Quando você saiu, na primeira vez, disse que tinha certeza de que voltaria. E agora?
A possibilidade existe. Eu só gostaria que fosse de forma tranquila, em paz, sem forçar a barra, sem achar que o Tite, quando vier, vai ter uma fórmula mágica. Não é assim. Futebol não se faz assim. Que as coisas fluam de forma natural.
Até porque, como disse, para ser melhor do que agora...
Eu não vou conseguir. Em clube nenhum. Na história do futebol mundial. Na Europa, pega Champions e Mundial, com Liga Espanhola, Supercopa... Não vem atrás de mim achando que eu tenho fórmula disso aí, não.
Alguns puxões de orelhas
Chicão
'Falei para ele se preparar melhor. Ele não ficou no banco e a coisa aumentou. ‘Pensa bem’, eu disse.'
Jorge Henrique
'Esse assunto magoou, porque foram falhas repetidas. Mas torço muito por ele, já disse isso.'
Romarinho
'Foi uma situação mais pontual. Para mim, seria fácil externar
e dizer o que fiz. Mas não.'
Emerson
'Teve alguns atrasos. Mas se o cara quer vir de helicóptero, no horário certo, qual o problema?'
Guerrero
'Num determinado momento, ele sentiu. Não estava bem.
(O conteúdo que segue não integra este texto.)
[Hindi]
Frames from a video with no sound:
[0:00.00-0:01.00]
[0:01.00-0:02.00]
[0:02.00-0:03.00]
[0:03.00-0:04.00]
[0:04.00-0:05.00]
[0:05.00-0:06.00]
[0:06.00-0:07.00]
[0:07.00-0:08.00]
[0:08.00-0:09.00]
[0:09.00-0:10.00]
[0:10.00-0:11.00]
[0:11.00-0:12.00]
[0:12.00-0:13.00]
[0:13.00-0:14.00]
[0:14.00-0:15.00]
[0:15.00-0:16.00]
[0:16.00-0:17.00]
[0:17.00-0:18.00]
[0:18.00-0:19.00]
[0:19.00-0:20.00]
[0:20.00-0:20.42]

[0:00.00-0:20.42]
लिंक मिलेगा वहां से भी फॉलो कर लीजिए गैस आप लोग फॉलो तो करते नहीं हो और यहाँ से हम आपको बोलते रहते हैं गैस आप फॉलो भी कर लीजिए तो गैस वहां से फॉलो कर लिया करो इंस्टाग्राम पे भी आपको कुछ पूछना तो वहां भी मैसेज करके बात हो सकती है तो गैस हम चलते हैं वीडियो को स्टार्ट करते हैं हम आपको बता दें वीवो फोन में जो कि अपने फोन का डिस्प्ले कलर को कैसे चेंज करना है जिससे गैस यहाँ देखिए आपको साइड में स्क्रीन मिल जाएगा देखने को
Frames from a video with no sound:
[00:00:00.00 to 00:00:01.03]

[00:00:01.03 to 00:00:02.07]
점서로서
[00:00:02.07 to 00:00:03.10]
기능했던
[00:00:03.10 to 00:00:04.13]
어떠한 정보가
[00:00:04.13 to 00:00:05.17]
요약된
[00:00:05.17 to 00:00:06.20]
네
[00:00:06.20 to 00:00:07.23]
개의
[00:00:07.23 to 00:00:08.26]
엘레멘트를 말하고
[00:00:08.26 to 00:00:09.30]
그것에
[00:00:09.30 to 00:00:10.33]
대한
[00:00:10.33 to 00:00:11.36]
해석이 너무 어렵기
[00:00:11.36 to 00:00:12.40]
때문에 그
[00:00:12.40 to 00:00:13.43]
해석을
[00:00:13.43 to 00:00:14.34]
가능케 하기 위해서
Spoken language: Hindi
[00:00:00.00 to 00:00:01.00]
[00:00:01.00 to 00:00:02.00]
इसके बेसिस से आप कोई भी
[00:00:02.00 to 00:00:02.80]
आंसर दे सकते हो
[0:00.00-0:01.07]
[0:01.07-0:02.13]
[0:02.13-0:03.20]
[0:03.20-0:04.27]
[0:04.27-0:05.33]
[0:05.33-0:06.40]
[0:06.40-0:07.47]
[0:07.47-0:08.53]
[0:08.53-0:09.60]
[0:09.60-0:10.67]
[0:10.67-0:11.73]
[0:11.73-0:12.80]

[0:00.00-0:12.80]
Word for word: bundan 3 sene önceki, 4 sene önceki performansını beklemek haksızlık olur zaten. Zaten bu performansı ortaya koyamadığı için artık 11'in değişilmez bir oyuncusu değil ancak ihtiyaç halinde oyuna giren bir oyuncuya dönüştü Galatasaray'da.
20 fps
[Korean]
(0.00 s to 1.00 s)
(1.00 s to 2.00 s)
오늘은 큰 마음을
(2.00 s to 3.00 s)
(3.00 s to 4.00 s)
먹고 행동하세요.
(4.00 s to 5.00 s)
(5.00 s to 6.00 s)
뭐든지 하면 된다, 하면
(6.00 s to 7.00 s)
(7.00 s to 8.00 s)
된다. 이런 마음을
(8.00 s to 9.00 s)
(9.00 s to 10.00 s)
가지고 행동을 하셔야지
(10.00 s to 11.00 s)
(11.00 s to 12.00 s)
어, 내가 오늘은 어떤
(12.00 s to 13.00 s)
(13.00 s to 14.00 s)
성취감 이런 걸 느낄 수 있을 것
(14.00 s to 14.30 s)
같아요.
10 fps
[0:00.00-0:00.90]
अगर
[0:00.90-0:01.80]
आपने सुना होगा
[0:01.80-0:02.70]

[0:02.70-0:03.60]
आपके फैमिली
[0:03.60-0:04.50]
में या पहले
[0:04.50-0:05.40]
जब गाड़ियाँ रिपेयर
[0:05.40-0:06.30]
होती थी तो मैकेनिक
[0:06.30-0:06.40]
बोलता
Conversamos, foi ótimo.'
Felipe
'Também tivemos de ter uma conversa. Disse que ele estava fazendo coisas e estava errado.'
A galeria de Tite pelo Corinthians
Campeonato Brasileiro (2011)
Foi o primeiro título. Depois de um início fulminante, com nove vitórias em dez jogos, o time até deu uma rateada, mas levou o caneco.
Copa Libertadores da América (2012)
Talvez o mais importante, por ser inédito e
ter sido tão aguardado pela torcida. Na final, vitória épica sobre o Boca Juniors: 2 a 0.
Mundial de Clubes da Fifa (2012)
Outro xodó. Na final contra o Chelsea, no Japão, Tite vibrou como nunca depois que Guerrero marcou o gol que garantiu
a vitória alvinegra.
Campeonato Paulista (2013)
Uma taça que Tite valorizou demais, que o Corinthians não levantava desde 2009. O adversário da final foi o Santos: vitória em casa e empate fora.
Recopa Sul-Americana (2013)
A última conquista do treinador.
O arquirrival São Paulo estava pelo caminho e foi derrotado duas vezes:
2 a 1 e 2 a 0. Outro caneco!
Opinião
Plínio Rocha, editor assistente de Esportes do DIÁRIO
O tratamento que ele merece
Tite está conseguindo, no Corinthians, uma coisa que raramente se vê. Alguém, no futebol, ser homenageado em vida. Por merecimento. Não apenas quando morre e traz, evidentemente, as lembranças inerentes a momentos como esses. O técnico recebe um reconhecimento justo. O clube e a torcida estão de parabéns.